Task to carry out → Leave out the pictures and restate every entry word for word.

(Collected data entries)
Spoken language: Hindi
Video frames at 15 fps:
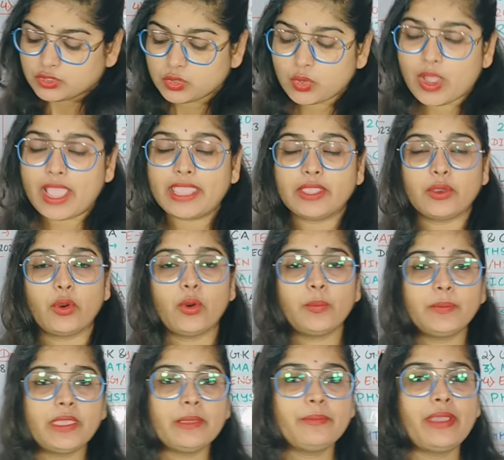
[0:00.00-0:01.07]
सो आई
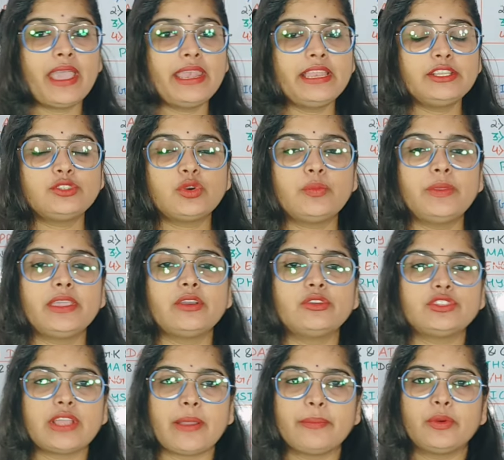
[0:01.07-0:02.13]
होप कि मैंने जो भी
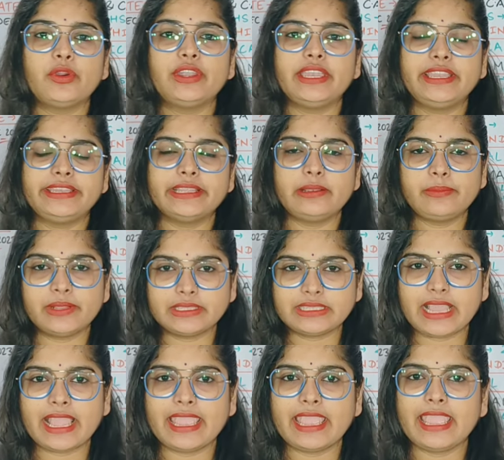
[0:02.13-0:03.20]
कुछ आपको डिटेल
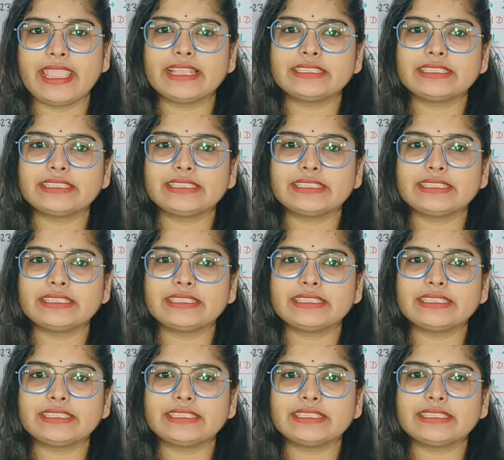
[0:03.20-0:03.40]
बताए हैं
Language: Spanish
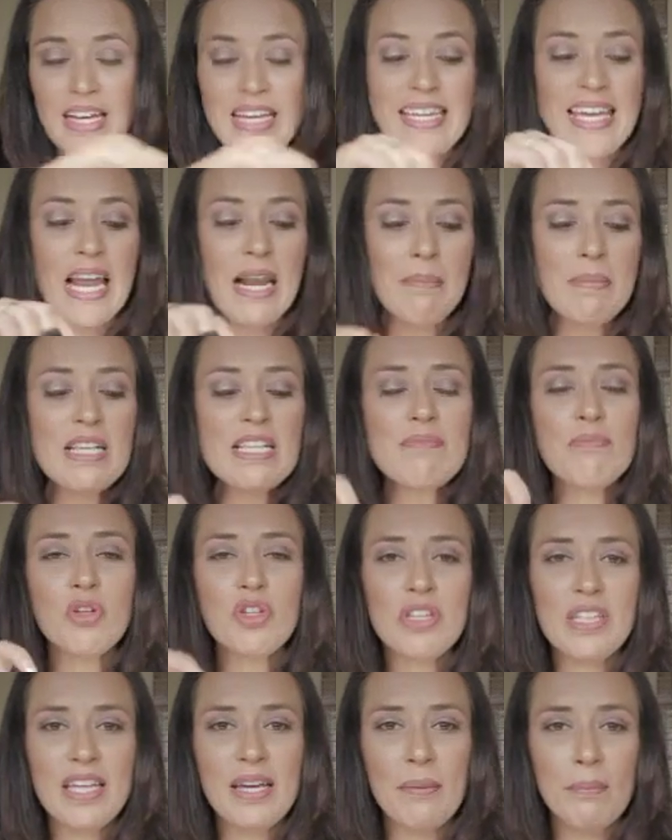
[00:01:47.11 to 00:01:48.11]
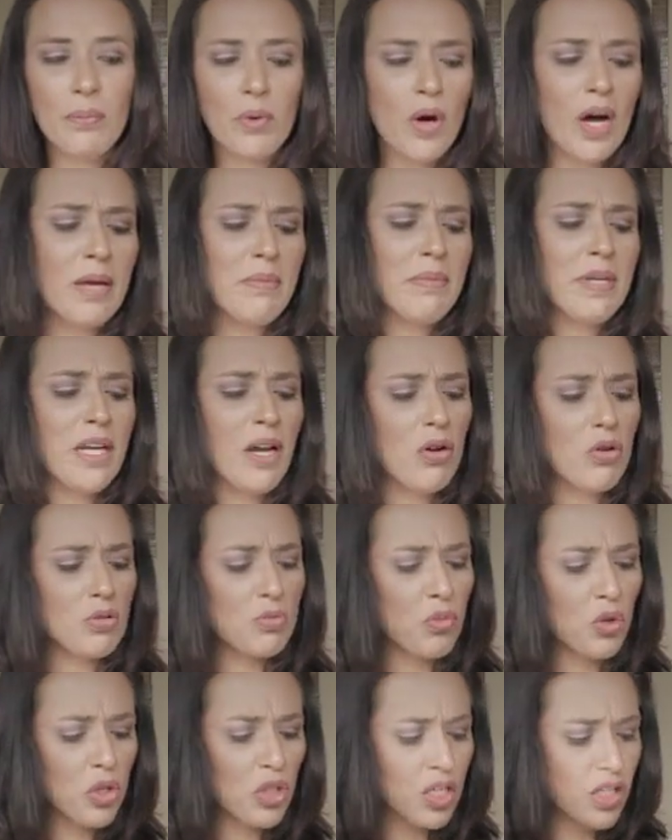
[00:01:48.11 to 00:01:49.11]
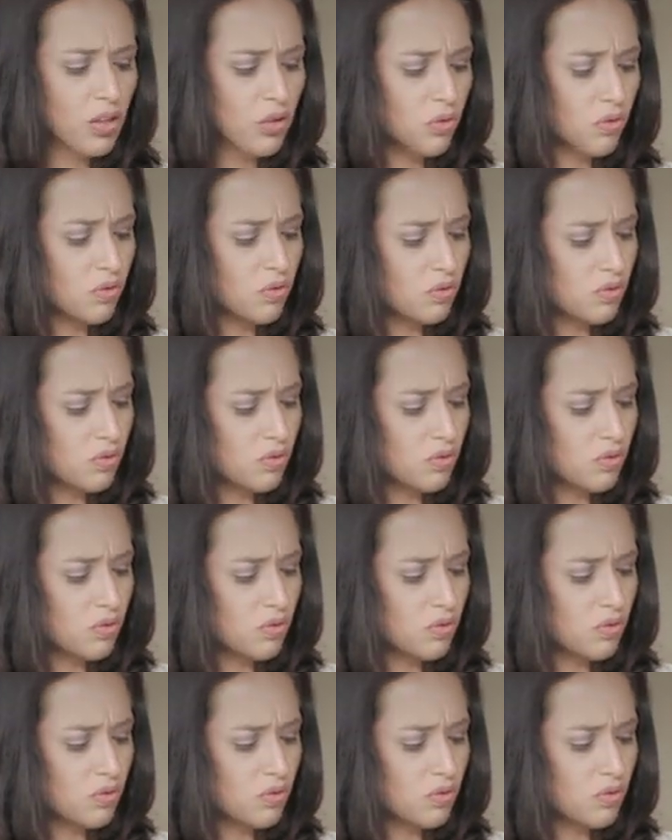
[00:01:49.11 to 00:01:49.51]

y al mismo tiempo, ay mira los moñitos.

Response area →
Spoken language: Hindi
Video frames at 15 fps:
[0:00.00-0:01.07]
सो आई
[0:01.07-0:02.13]
होप कि मैंने जो भी
[0:02.13-0:03.20]
कुछ आपको डिटेल
[0:03.20-0:03.40]
बताए हैं
Language: Spanish
[00:01:47.11 to 00:01:48.11]
[00:01:48.11 to 00:01:49.11]
[00:01:49.11 to 00:01:49.51]

y al mismo tiempo, ay mira los moñitos.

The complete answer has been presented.